EXERCISE OBJECTIVE:
Omitting any pictures, transcribe the entries below exactly.

RECORDS FOR THIS EXERCISE:
*-*-*

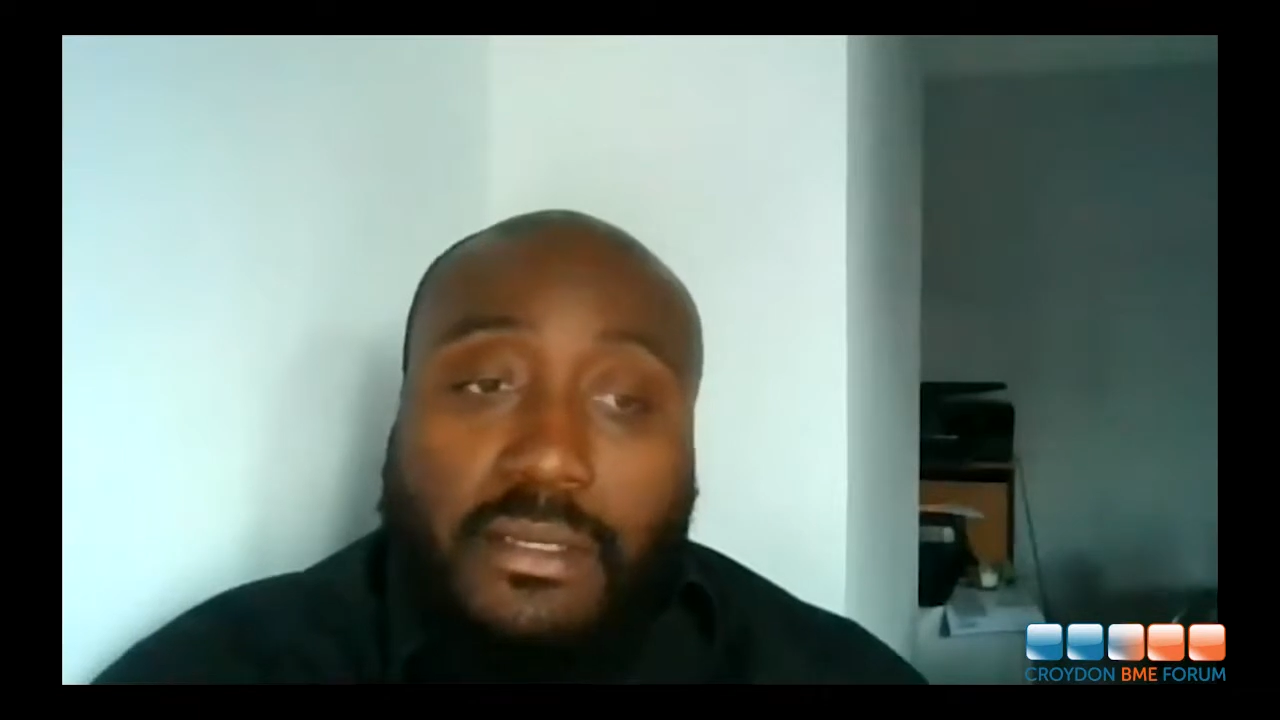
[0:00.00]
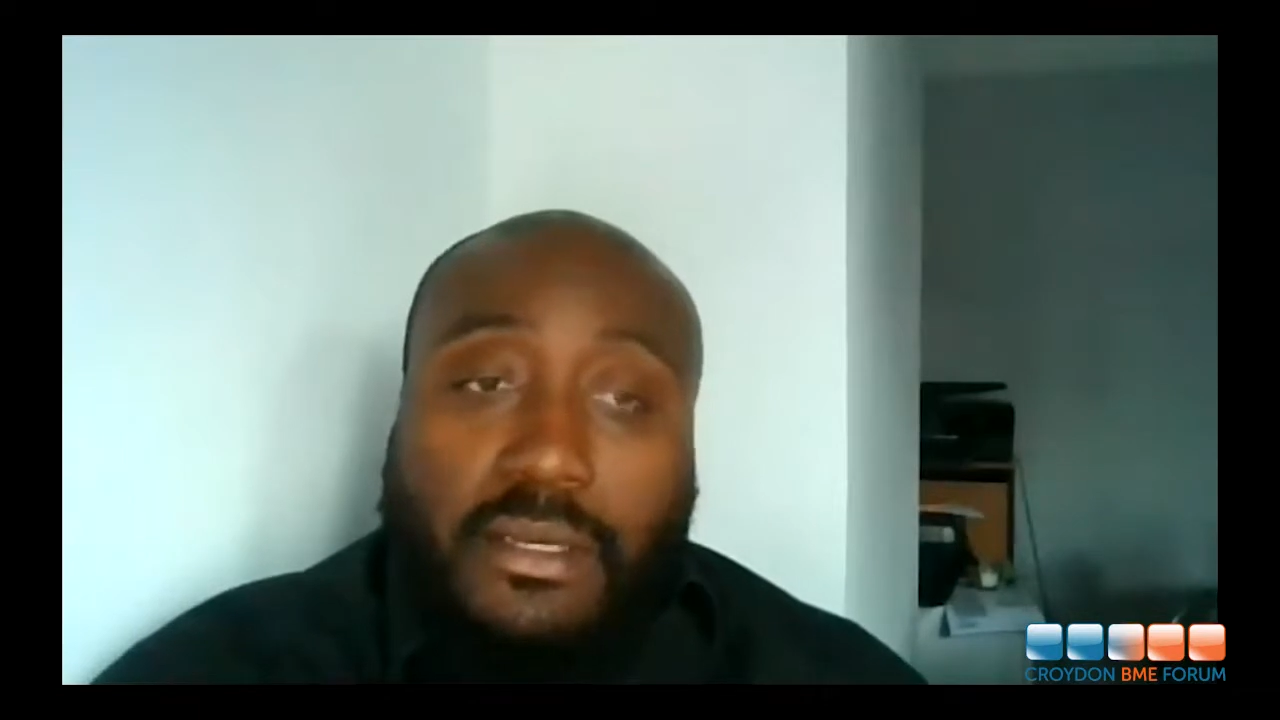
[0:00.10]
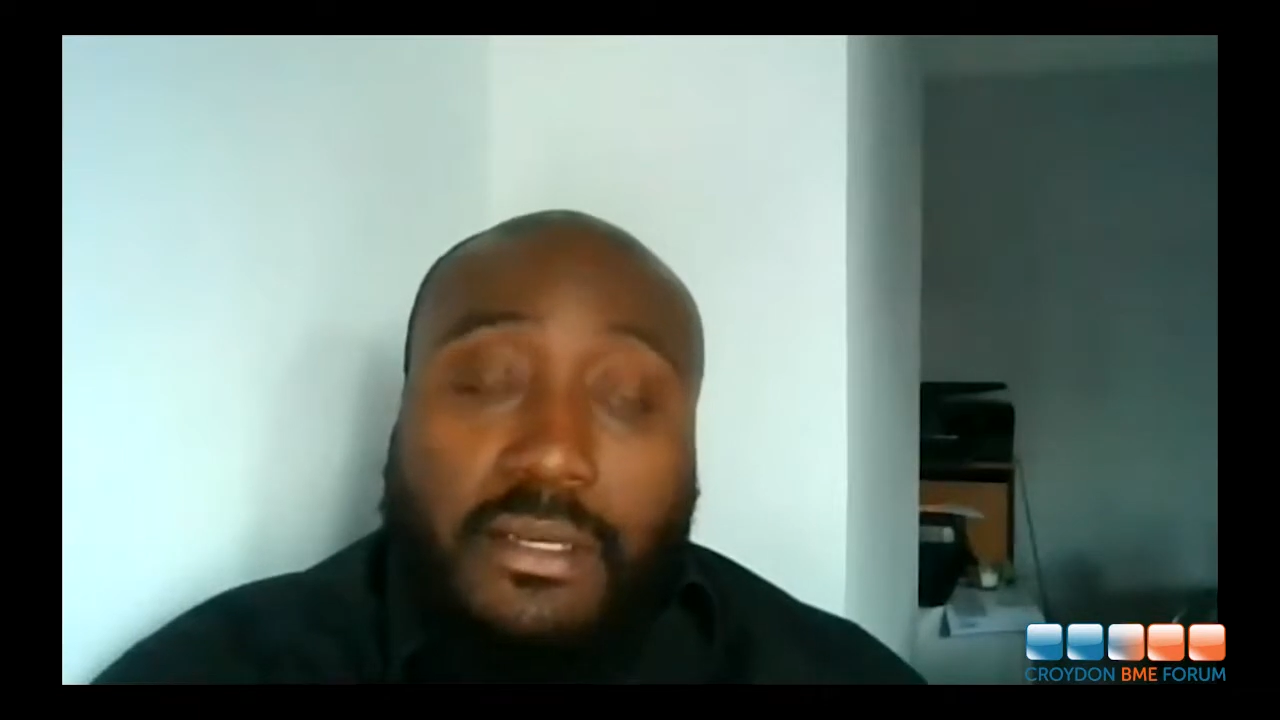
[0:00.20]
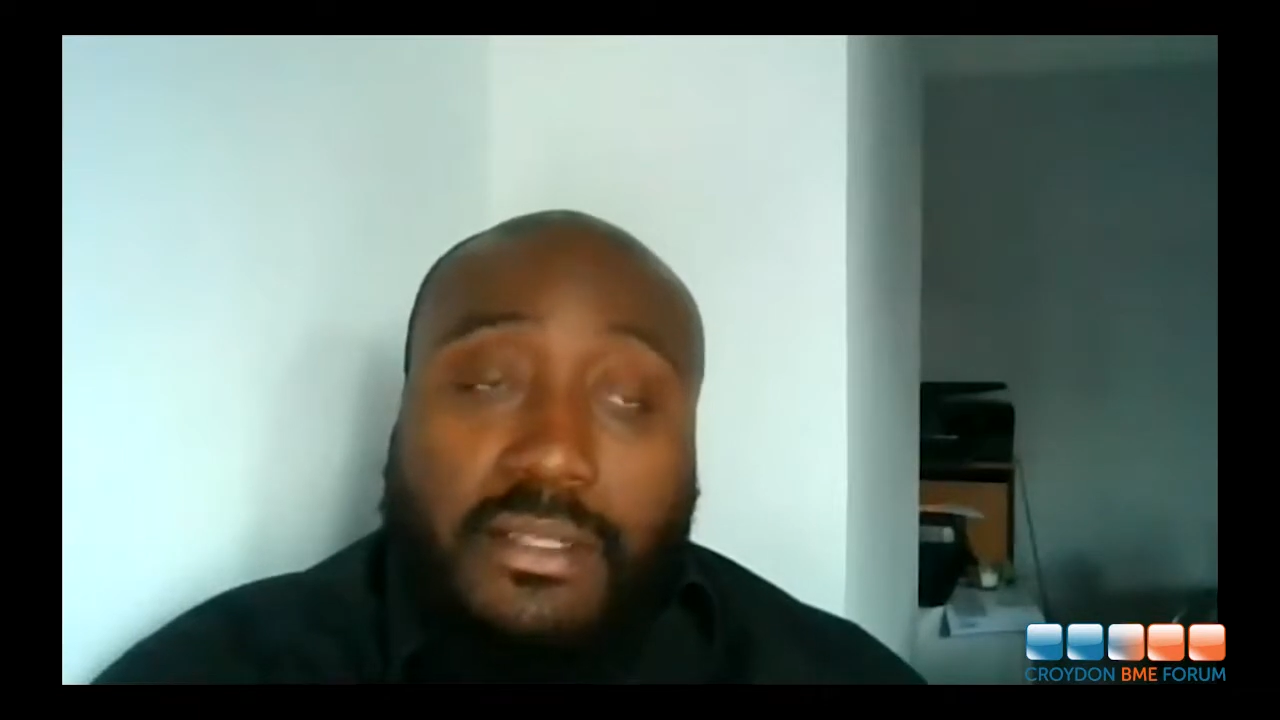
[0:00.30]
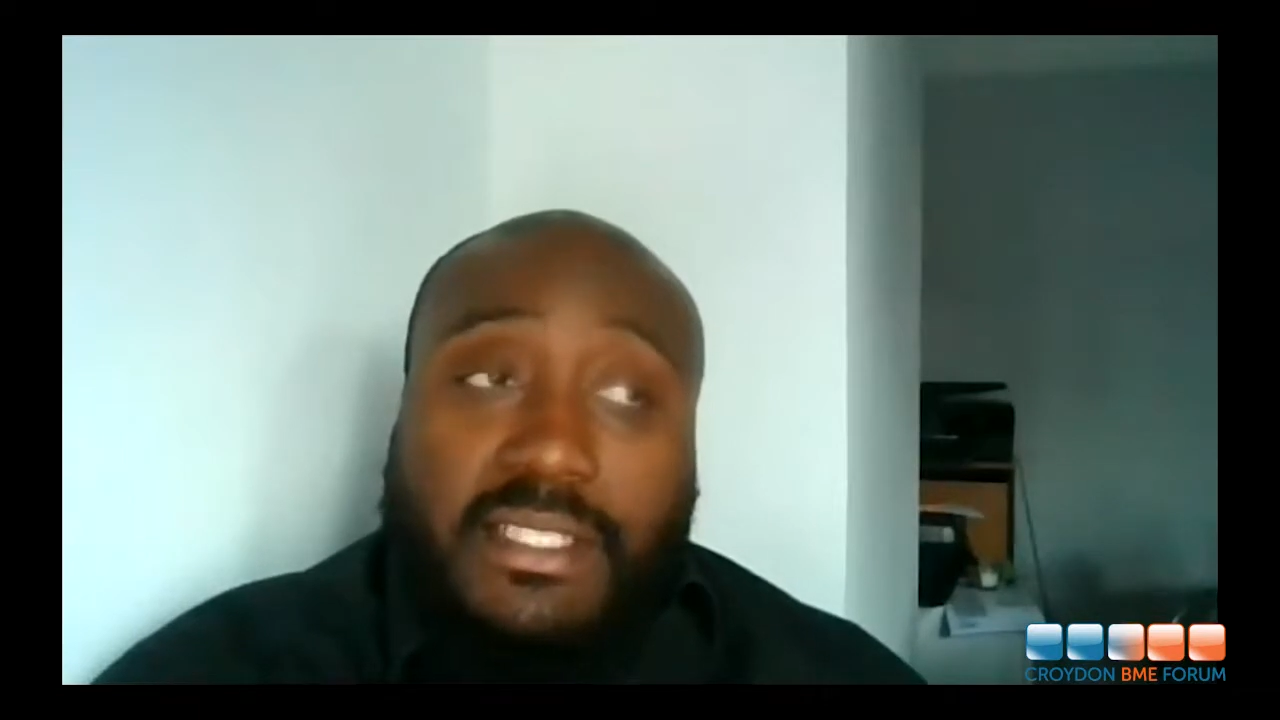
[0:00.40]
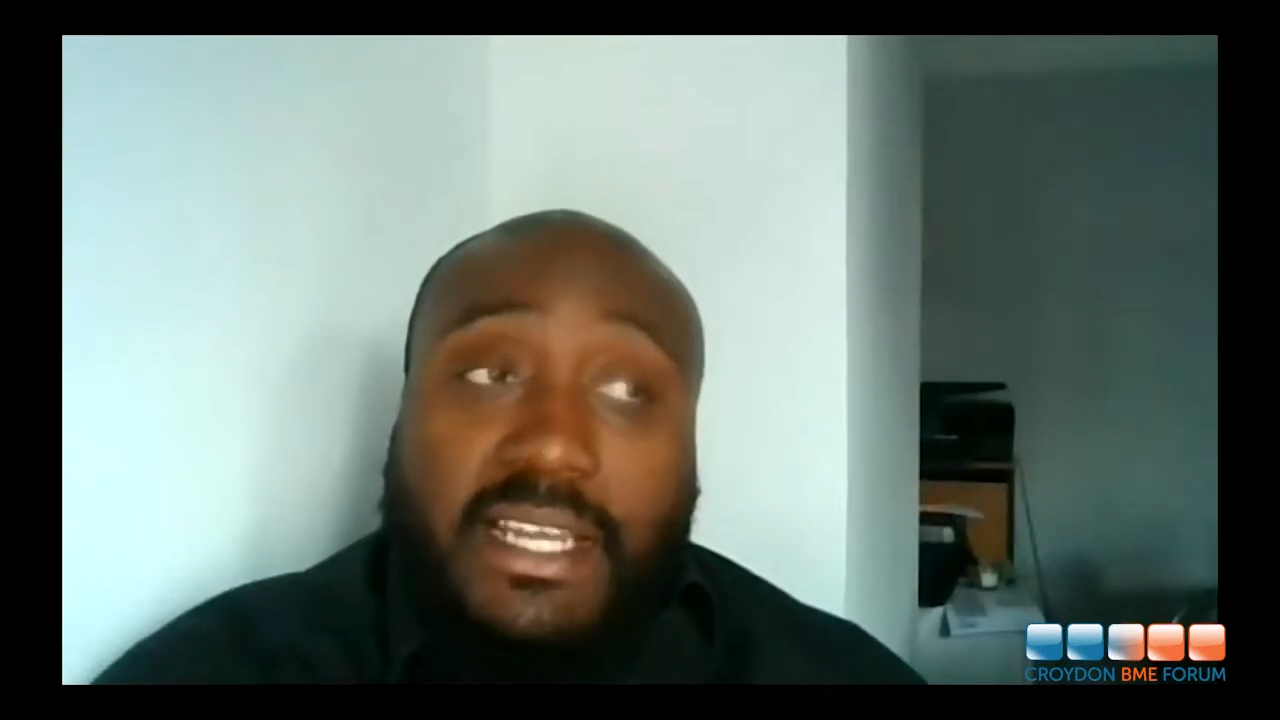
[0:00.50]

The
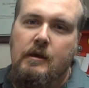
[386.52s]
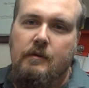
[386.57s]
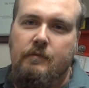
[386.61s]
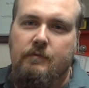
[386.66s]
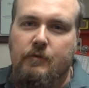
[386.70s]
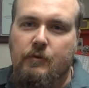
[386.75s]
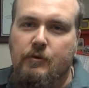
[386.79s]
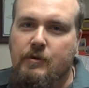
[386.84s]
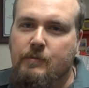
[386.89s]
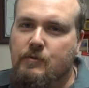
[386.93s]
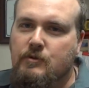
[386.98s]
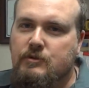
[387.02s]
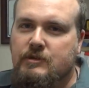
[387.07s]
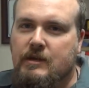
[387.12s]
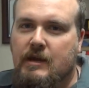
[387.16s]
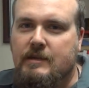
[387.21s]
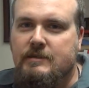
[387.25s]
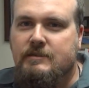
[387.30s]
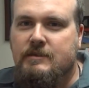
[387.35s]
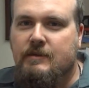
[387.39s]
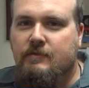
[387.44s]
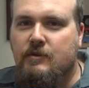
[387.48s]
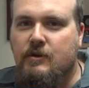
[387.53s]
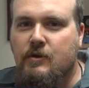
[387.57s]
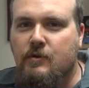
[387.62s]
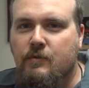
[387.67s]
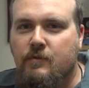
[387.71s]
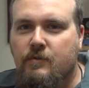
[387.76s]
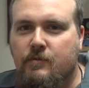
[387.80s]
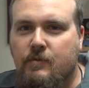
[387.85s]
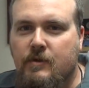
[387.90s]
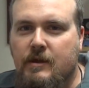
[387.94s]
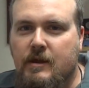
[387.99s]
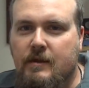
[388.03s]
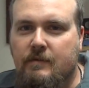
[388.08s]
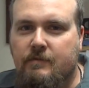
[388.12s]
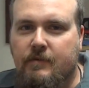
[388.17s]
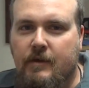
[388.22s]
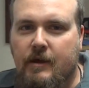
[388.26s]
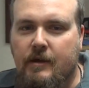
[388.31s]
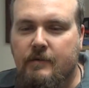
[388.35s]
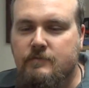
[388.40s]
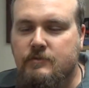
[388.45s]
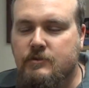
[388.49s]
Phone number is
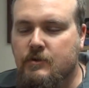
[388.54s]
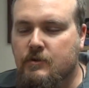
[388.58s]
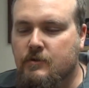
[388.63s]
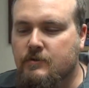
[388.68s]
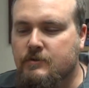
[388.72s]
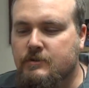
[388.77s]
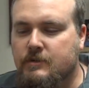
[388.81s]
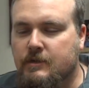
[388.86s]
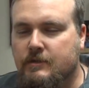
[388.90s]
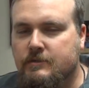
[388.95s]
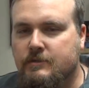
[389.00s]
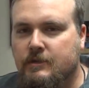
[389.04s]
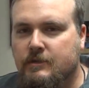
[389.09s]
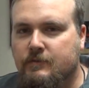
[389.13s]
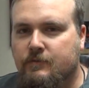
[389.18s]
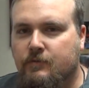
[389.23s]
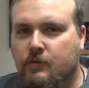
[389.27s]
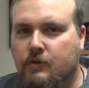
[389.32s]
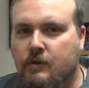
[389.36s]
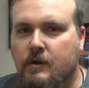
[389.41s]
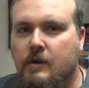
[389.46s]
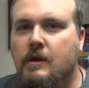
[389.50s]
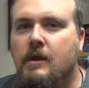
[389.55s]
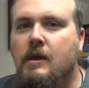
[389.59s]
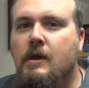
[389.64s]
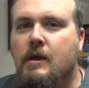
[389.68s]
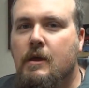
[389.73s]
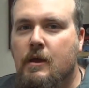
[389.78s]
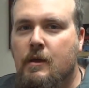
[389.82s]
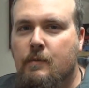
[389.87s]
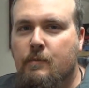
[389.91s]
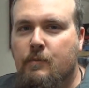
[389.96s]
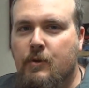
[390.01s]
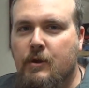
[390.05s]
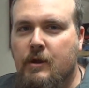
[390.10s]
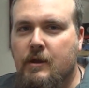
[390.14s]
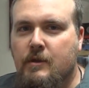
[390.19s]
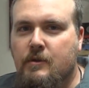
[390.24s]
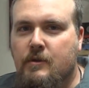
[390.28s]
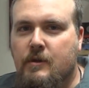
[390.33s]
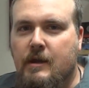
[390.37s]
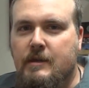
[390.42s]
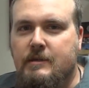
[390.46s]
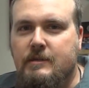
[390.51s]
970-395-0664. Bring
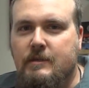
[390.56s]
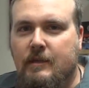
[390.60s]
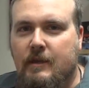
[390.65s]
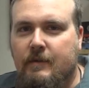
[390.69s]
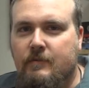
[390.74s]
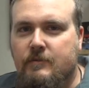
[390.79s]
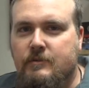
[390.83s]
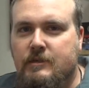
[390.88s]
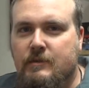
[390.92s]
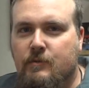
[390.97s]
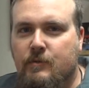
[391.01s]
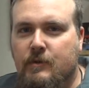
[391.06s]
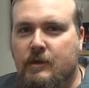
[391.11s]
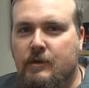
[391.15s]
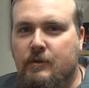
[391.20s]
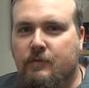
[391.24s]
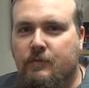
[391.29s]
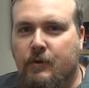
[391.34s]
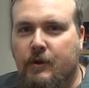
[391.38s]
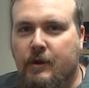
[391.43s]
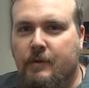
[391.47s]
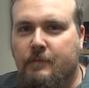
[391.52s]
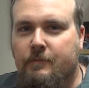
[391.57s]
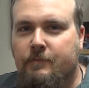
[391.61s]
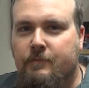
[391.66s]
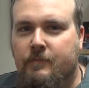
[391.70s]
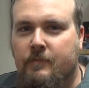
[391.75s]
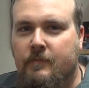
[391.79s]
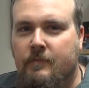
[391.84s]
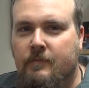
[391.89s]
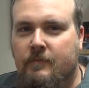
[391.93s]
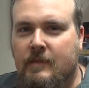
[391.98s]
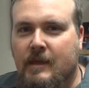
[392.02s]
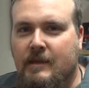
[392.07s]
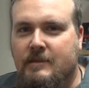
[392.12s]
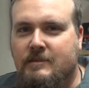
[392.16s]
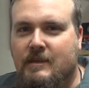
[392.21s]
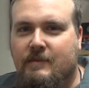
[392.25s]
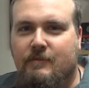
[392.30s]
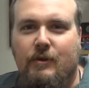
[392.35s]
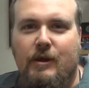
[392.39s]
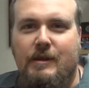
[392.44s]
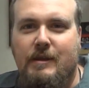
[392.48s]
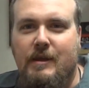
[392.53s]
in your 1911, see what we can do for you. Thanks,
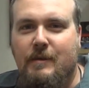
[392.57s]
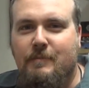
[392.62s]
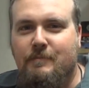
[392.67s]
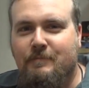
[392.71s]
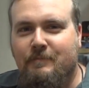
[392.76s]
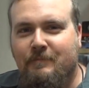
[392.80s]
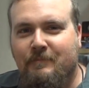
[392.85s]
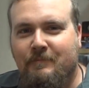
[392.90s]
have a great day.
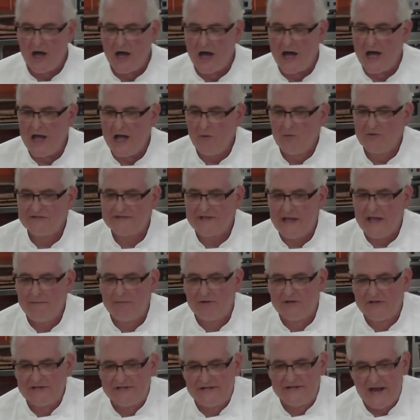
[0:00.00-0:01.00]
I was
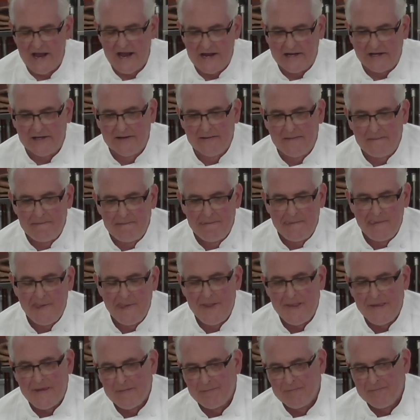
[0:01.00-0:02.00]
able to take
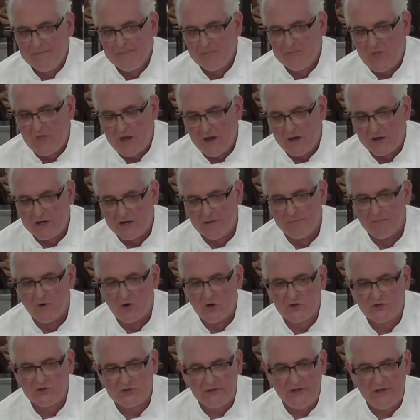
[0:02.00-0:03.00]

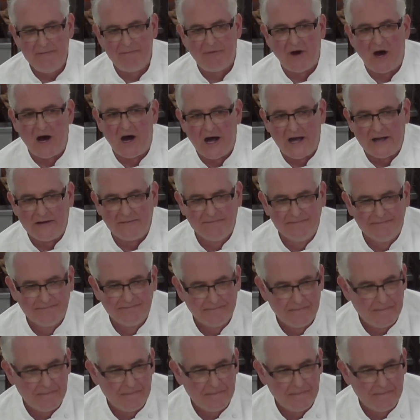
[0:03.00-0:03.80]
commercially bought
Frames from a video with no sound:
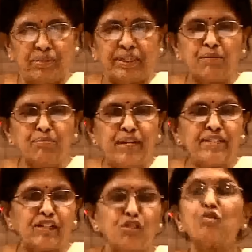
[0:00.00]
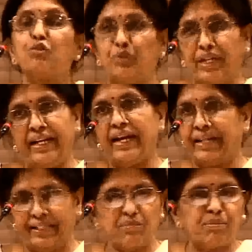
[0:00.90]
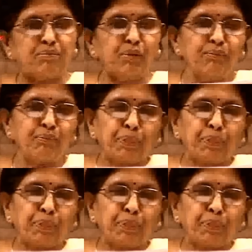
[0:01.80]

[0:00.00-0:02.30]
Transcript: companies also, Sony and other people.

*-*-*

SOLUTION:
[0:00.00]
[0:00.10]
[0:00.20]
[0:00.30]
[0:00.40]
[0:00.50]

The
[386.52s]
[386.57s]
[386.61s]
[386.66s]
[386.70s]
[386.75s]
[386.79s]
[386.84s]
[386.89s]
[386.93s]
[386.98s]
[387.02s]
[387.07s]
[387.12s]
[387.16s]
[387.21s]
[387.25s]
[387.30s]
[387.35s]
[387.39s]
[387.44s]
[387.48s]
[387.53s]
[387.57s]
[387.62s]
[387.67s]
[387.71s]
[387.76s]
[387.80s]
[387.85s]
[387.90s]
[387.94s]
[387.99s]
[388.03s]
[388.08s]
[388.12s]
[388.17s]
[388.22s]
[388.26s]
[388.31s]
[388.35s]
[388.40s]
[388.45s]
[388.49s]
Phone number is
[388.54s]
[388.58s]
[388.63s]
[388.68s]
[388.72s]
[388.77s]
[388.81s]
[388.86s]
[388.90s]
[388.95s]
[389.00s]
[389.04s]
[389.09s]
[389.13s]
[389.18s]
[389.23s]
[389.27s]
[389.32s]
[389.36s]
[389.41s]
[389.46s]
[389.50s]
[389.55s]
[389.59s]
[389.64s]
[389.68s]
[389.73s]
[389.78s]
[389.82s]
[389.87s]
[389.91s]
[389.96s]
[390.01s]
[390.05s]
[390.10s]
[390.14s]
[390.19s]
[390.24s]
[390.28s]
[390.33s]
[390.37s]
[390.42s]
[390.46s]
[390.51s]
970-395-0664. Bring
[390.56s]
[390.60s]
[390.65s]
[390.69s]
[390.74s]
[390.79s]
[390.83s]
[390.88s]
[390.92s]
[390.97s]
[391.01s]
[391.06s]
[391.11s]
[391.15s]
[391.20s]
[391.24s]
[391.29s]
[391.34s]
[391.38s]
[391.43s]
[391.47s]
[391.52s]
[391.57s]
[391.61s]
[391.66s]
[391.70s]
[391.75s]
[391.79s]
[391.84s]
[391.89s]
[391.93s]
[391.98s]
[392.02s]
[392.07s]
[392.12s]
[392.16s]
[392.21s]
[392.25s]
[392.30s]
[392.35s]
[392.39s]
[392.44s]
[392.48s]
[392.53s]
in your 1911, see what we can do for you. Thanks,
[392.57s]
[392.62s]
[392.67s]
[392.71s]
[392.76s]
[392.80s]
[392.85s]
[392.90s]
have a great day.
[0:00.00-0:01.00]
I was
[0:01.00-0:02.00]
able to take
[0:02.00-0:03.00]

[0:03.00-0:03.80]
commercially bought
Frames from a video with no sound:
[0:00.00]
[0:00.90]
[0:01.80]

[0:00.00-0:02.30]
Transcript: companies also, Sony and other people.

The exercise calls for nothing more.